You’re thinking, “Scripture was designed to be read in a certain way?”
Yes.
Let me show you two key passages that biblical scholars call “canonical seams” because they are the literary transitions between the three sections of the Hebrew Scriptures (what we call the Old Testament). And the canonical seams show us how we are to read the library as a whole.
They are Joshua 1 and Psalm 1.
First, turn to Joshua 1.
This passage is the seam, or link, between the Law (or the Torah) and the Prophets.

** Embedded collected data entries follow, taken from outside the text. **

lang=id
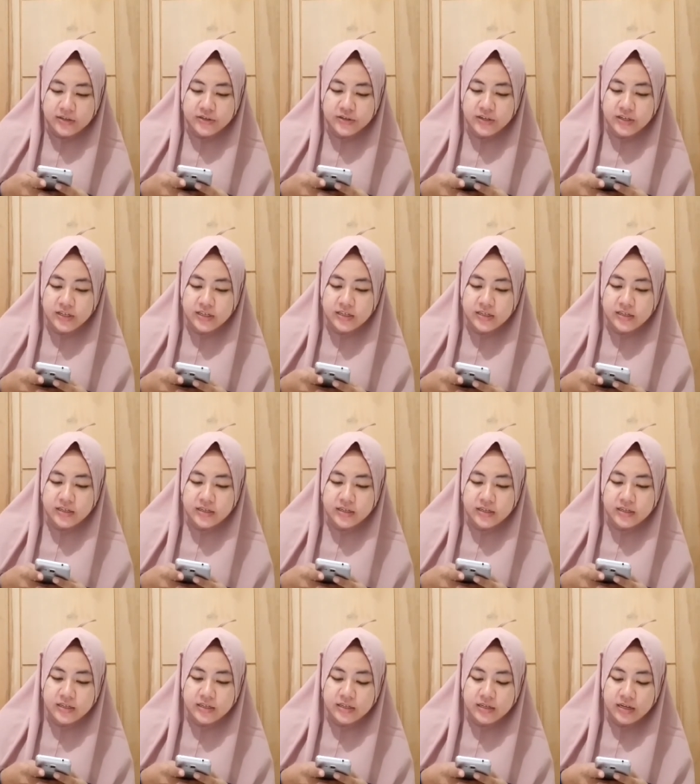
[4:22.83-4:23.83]

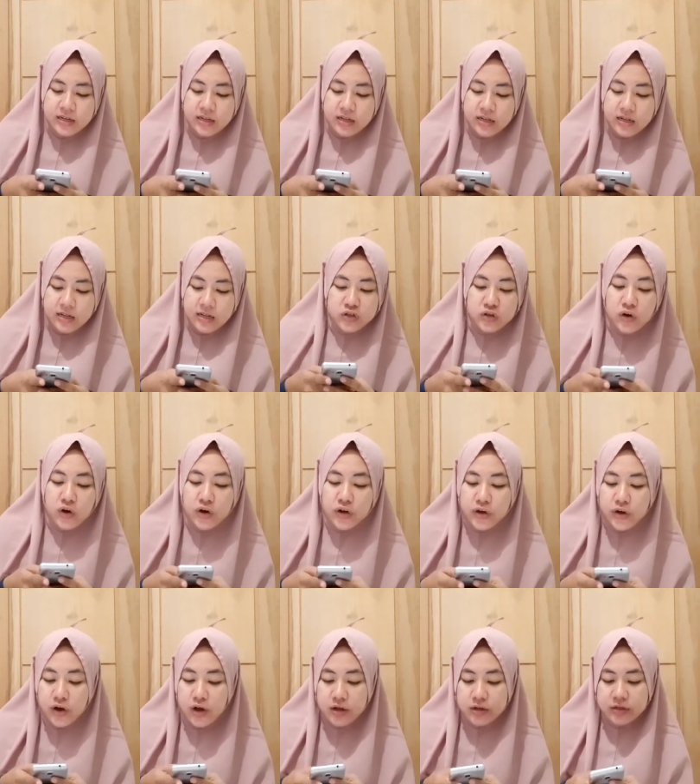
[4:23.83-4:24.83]
Jidel
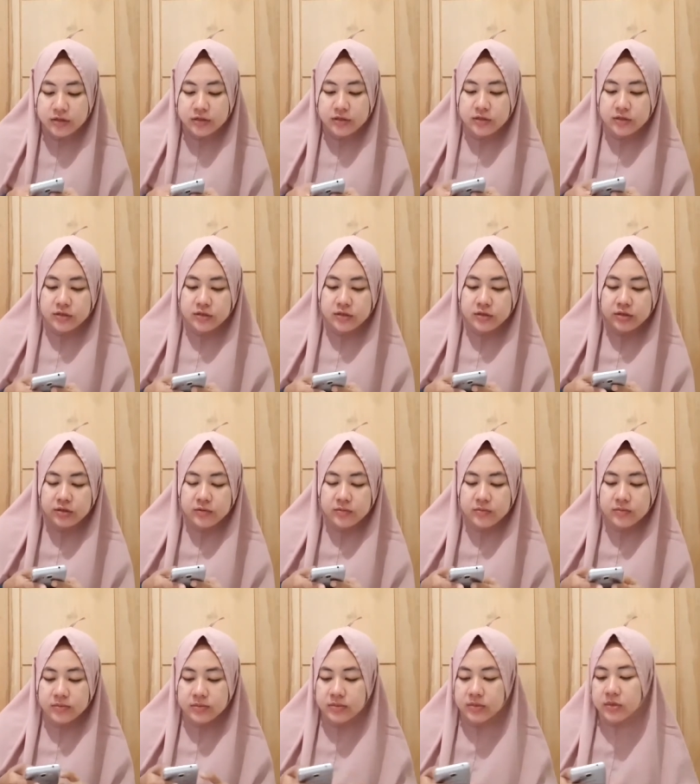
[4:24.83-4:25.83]
Soyon
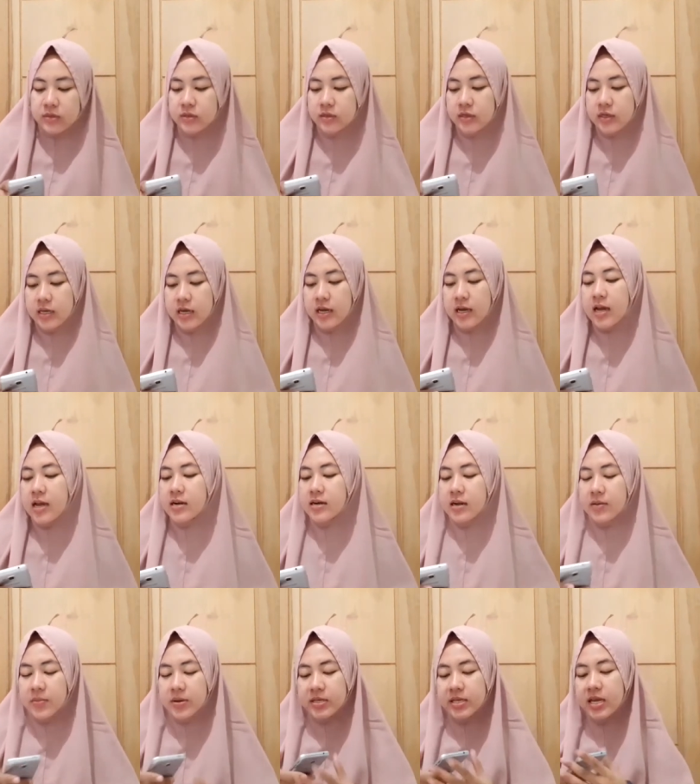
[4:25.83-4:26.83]
ya kan
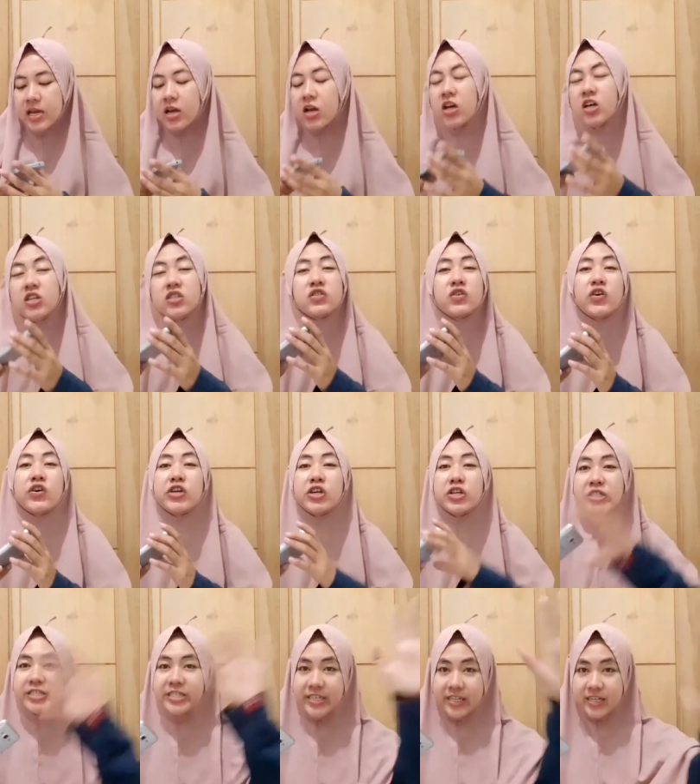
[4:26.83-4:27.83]
namanya
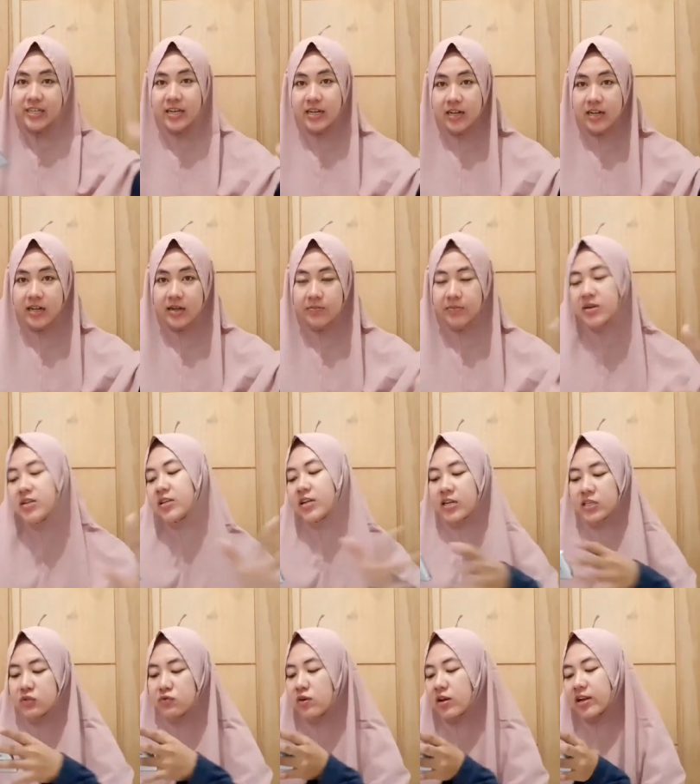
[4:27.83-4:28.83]
Soyeon Ji
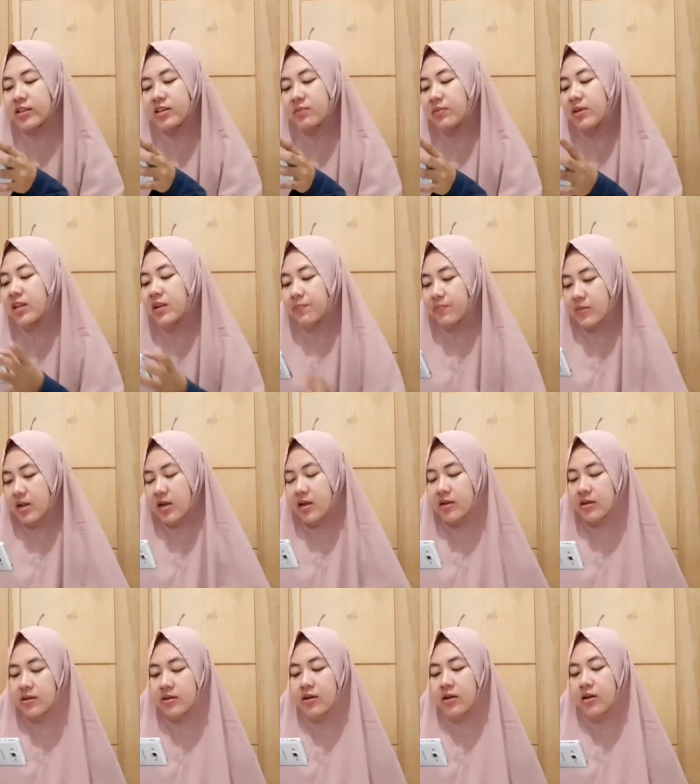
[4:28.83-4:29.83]
beneran suaranya mirip dah
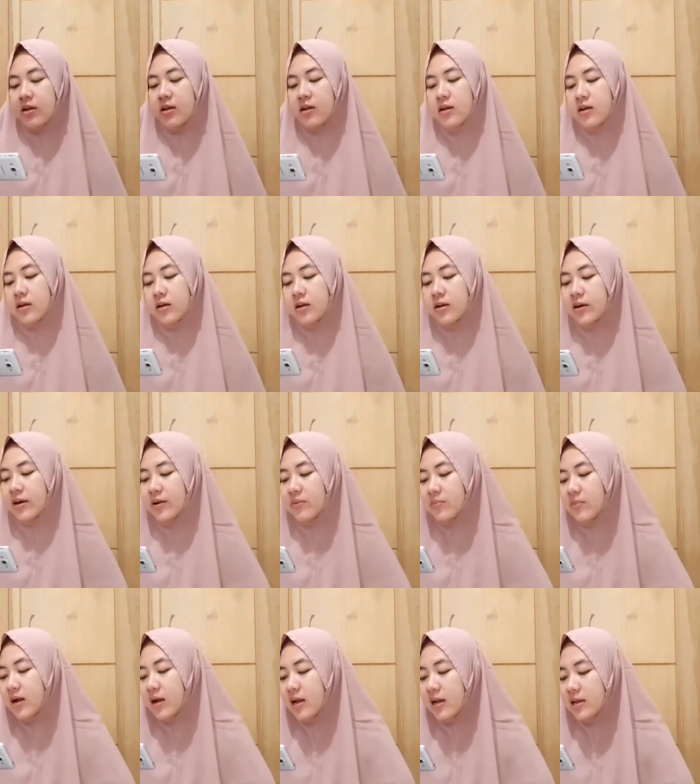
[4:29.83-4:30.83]
keren
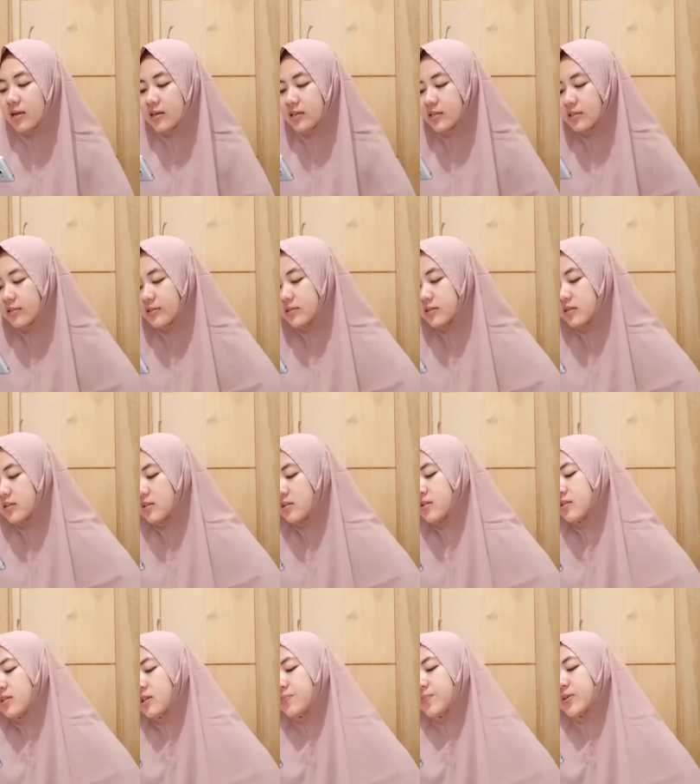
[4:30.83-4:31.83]
banget
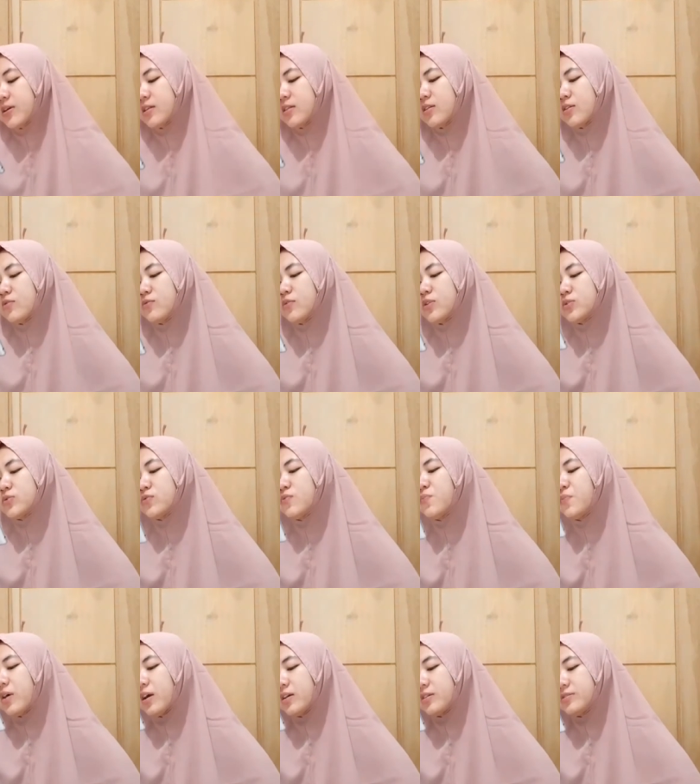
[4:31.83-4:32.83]
tapi kata gue
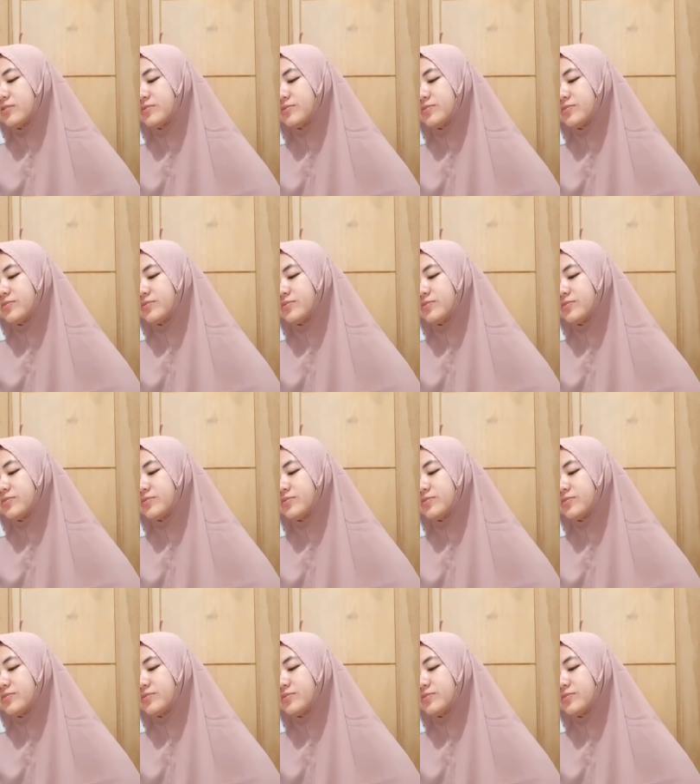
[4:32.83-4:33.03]
sumpah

“Be strong and very courageous. Be careful to obey all the law my servant Moses gave you; do not turn from it to the right or to the left, that you may be successful wherever you go. Keep this Book of the Law always on your lips; meditate on it day and night, so that you may be careful to do everything written in it. Then you will be prosperous and successful.” (Joshua 1v7-8)
Now turn to Psalm 1.
“Blessed is the one who does not walk in step with the wicked or stand in the way that sinners take or sit in the company of mockers, but whose delight is in the law of the Lord, and who meditates on his law day and night. That person is like a tree planted by streams of water, which yields its fruit in season and whose leaf does not wither — whatever they do prospers.” (Psalm 1v1-3)
Did you see it? The word used in both passages is “meditation.”

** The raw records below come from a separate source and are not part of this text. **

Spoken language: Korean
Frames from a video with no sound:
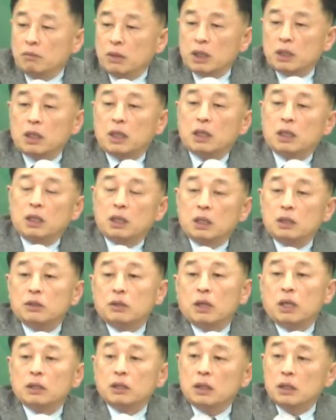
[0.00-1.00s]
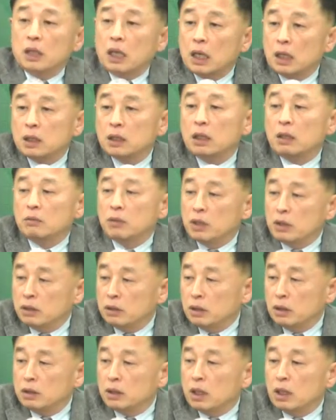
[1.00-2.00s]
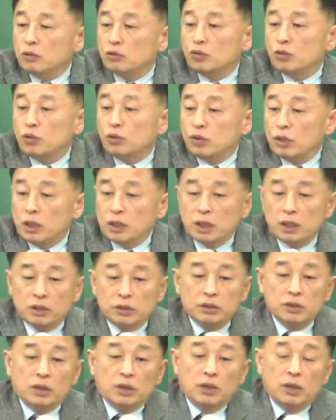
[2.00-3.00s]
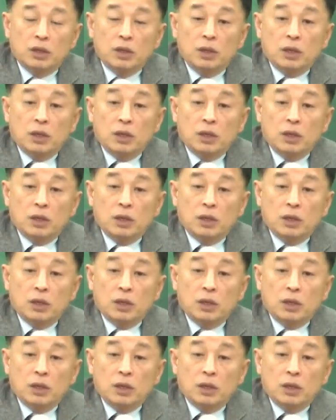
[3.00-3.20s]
매달 일정한 게 날이 되면은 이자가 들어올 거 아니에요. 그죠?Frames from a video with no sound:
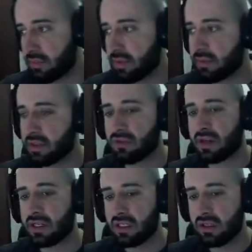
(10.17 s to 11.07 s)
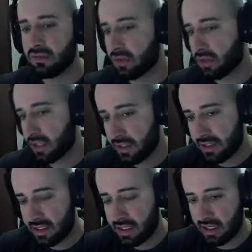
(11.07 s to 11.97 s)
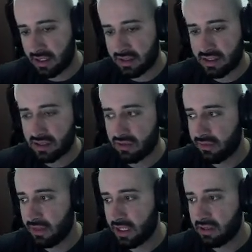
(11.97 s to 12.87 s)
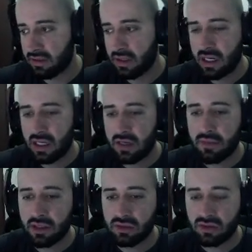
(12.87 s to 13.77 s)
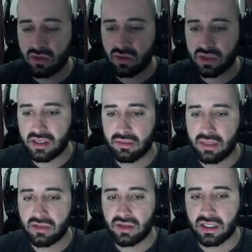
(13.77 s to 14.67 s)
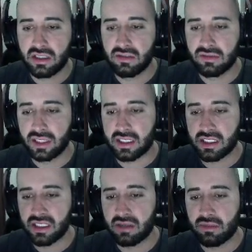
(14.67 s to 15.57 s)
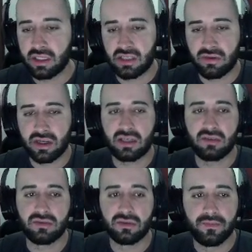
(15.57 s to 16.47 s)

manda um arquivo, login, senha, acesso ao e-mail e manda os cookies também do arquivo, né? Que geralmente é um arquivoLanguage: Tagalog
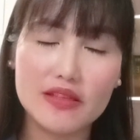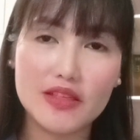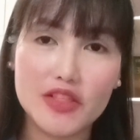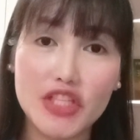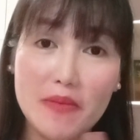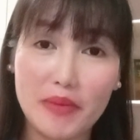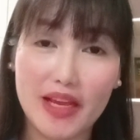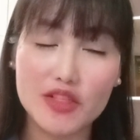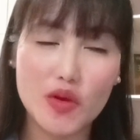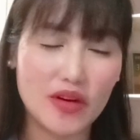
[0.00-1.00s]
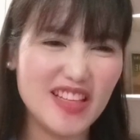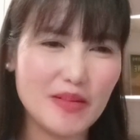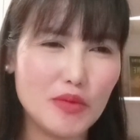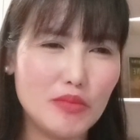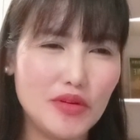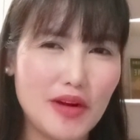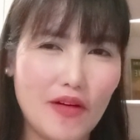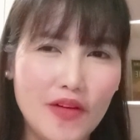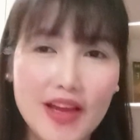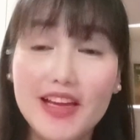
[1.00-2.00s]
Siyempre, sorry, nabubulol
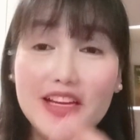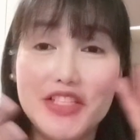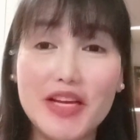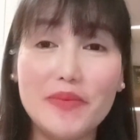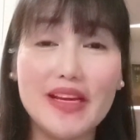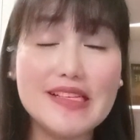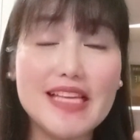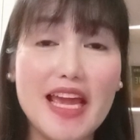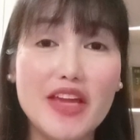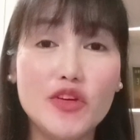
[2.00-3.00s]
ako. Siyempre kasi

In Hebrew, the word is hagah. It most literally means “to murmur.” But hagah can also be translated as “to growl over.” The word is later used by the prophet Isaiah, who writes, “A lion growls [hagah], a great lion over its prey.”
Think of a lion and its prey; it’s very similar to a dog and its bone. I just gave our dog a bone a few days ago. She has been chewing on it, gnawing it down, reveling in it. In meditation, we do that with Scripture. We hagah it — we chew on it and get to the marrow of it. It doesn’t quickly give up its meaning. You have to meditate. You have to ponder it.
But this is hard to do in our fast-paced world. Again, we’ve been formed to read quickly. To skim the page and get what we need and move on. We often read Scripture at breakneck speed, and in doing so, we miss out on all that God has for us in it.
Which is why the first step for many of us in our practice of reading Scripture is to slow down and meditate.
There is no one way to meditate on Scripture. But there is one practice that has risen to the surface over the centuries. It’s called Lectio Divina. Lectio means “reading,” and Divina means “divine” or “spiritual.”
In the 12th century, it was codified into a four-step process: Lectio, meditatio, oratio, contemplatio. Or: read, meditate, pray, contemplate.
First, you read (lectio) slowly. Often, what will happen is a particular word or phrase will catch your mind’s attention or nudge you emotionally.
Then the next step is you meditate (meditatio): You “chew” on it. You re-read it a second or third time, and reflect on the connections between the passage and your life and what God may be saying to you.
Then we pray (oratio) what we are hearing back to God.
And finally, we contemplate (contemplatio), meaning we look up from the text into the eyes of God himself. And we gaze upon him, gazing upon us in love.
Many teachers add a fifth step: incarnatio, or incarnation. You put flesh and blood on the passage. You translate the Bible into your life.
Joshua writes, “Be careful to obey all the Law... meditate on it ... so that you may be careful to do everything written in it ...”
It’s not enough to just meditate on the Bible. You have to get it out of your head and even your heart, and into your hands and feet.
And if this sounds arduous or serious, did you notice? The word used in Psalm 1 for the ideal emotional disposition towards Scripture is delight.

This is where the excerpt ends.